==== Provided records ====

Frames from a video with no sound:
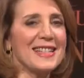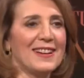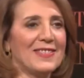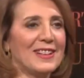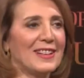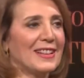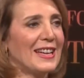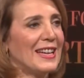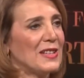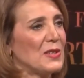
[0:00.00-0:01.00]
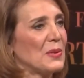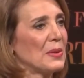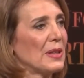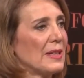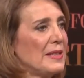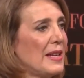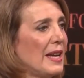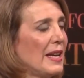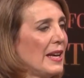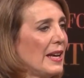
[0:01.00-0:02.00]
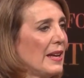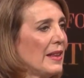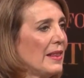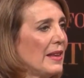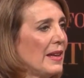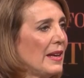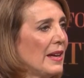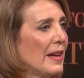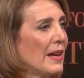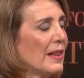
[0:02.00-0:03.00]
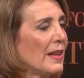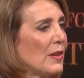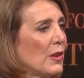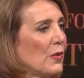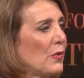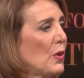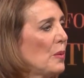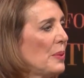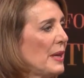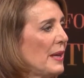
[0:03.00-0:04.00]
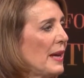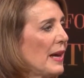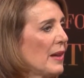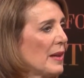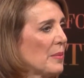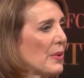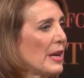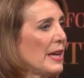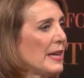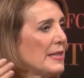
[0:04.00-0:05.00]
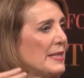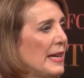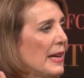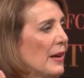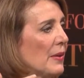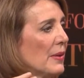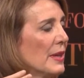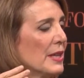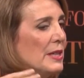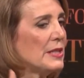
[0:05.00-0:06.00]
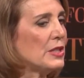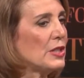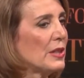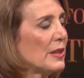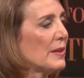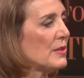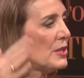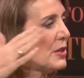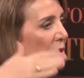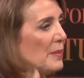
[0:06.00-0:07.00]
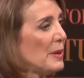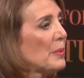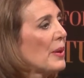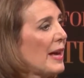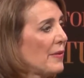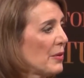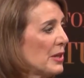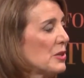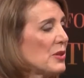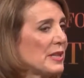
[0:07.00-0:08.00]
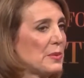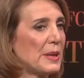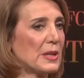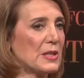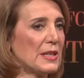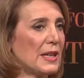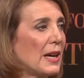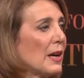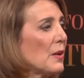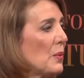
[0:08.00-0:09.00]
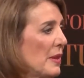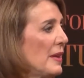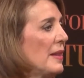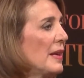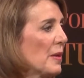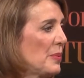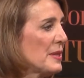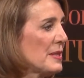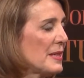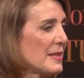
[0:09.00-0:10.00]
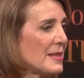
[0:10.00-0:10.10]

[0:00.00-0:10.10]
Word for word: level, it's really taking the full P&L and breaking it down to the, so that people have greater transparency within their business.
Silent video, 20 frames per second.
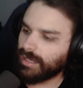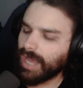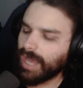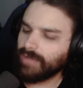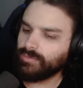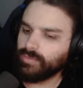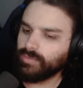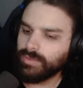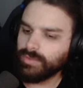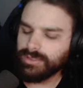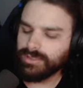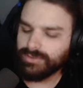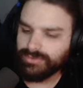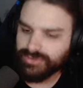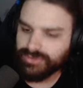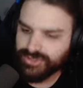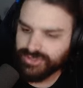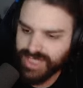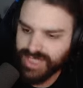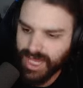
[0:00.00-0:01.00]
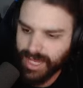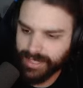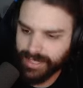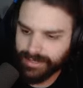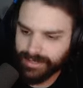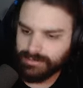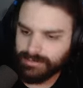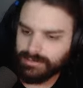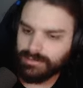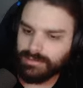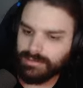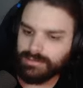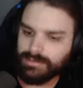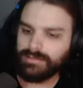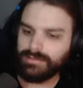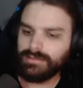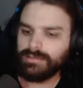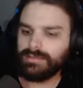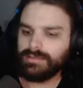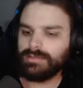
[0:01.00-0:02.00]
I will say
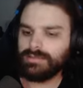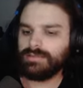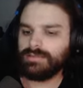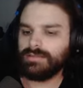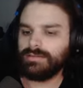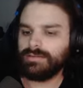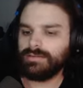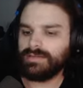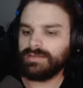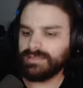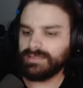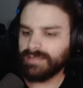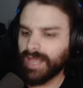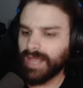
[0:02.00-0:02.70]
the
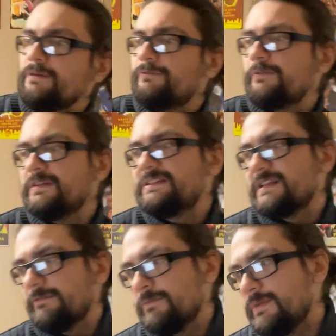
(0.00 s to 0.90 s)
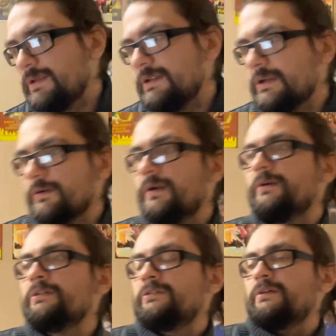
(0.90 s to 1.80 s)
$57 million
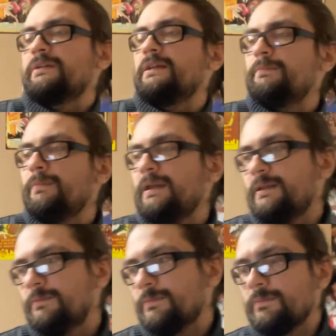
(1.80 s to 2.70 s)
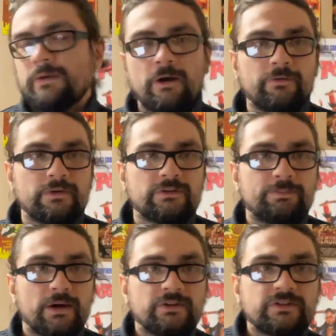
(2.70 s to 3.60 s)
gross, so it made over its
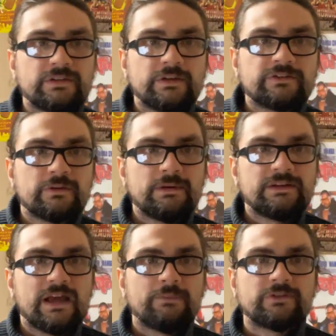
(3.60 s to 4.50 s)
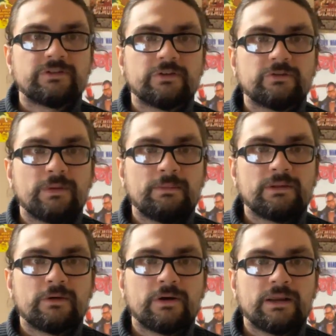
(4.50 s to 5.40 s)
budget still. So many times I've told you Baby
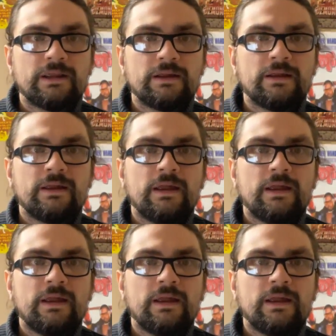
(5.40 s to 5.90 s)
Lauryn Hill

====

Among the entries above, find the line with "[0:09.00-0:10.00]" and repeat exactly from there through the line with "(1.80 s to 2.70 s)", leaving out the pictures.

▸ **Exercise answer**
[0:09.00-0:10.00]
[0:10.00-0:10.10]

[0:00.00-0:10.10]
Word for word: level, it's really taking the full P&L and breaking it down to the, so that people have greater transparency within their business.
Silent video, 20 frames per second.
[0:00.00-0:01.00]
[0:01.00-0:02.00]
I will say
[0:02.00-0:02.70]
the
(0.00 s to 0.90 s)
(0.90 s to 1.80 s)
$57 million
(1.80 s to 2.70 s)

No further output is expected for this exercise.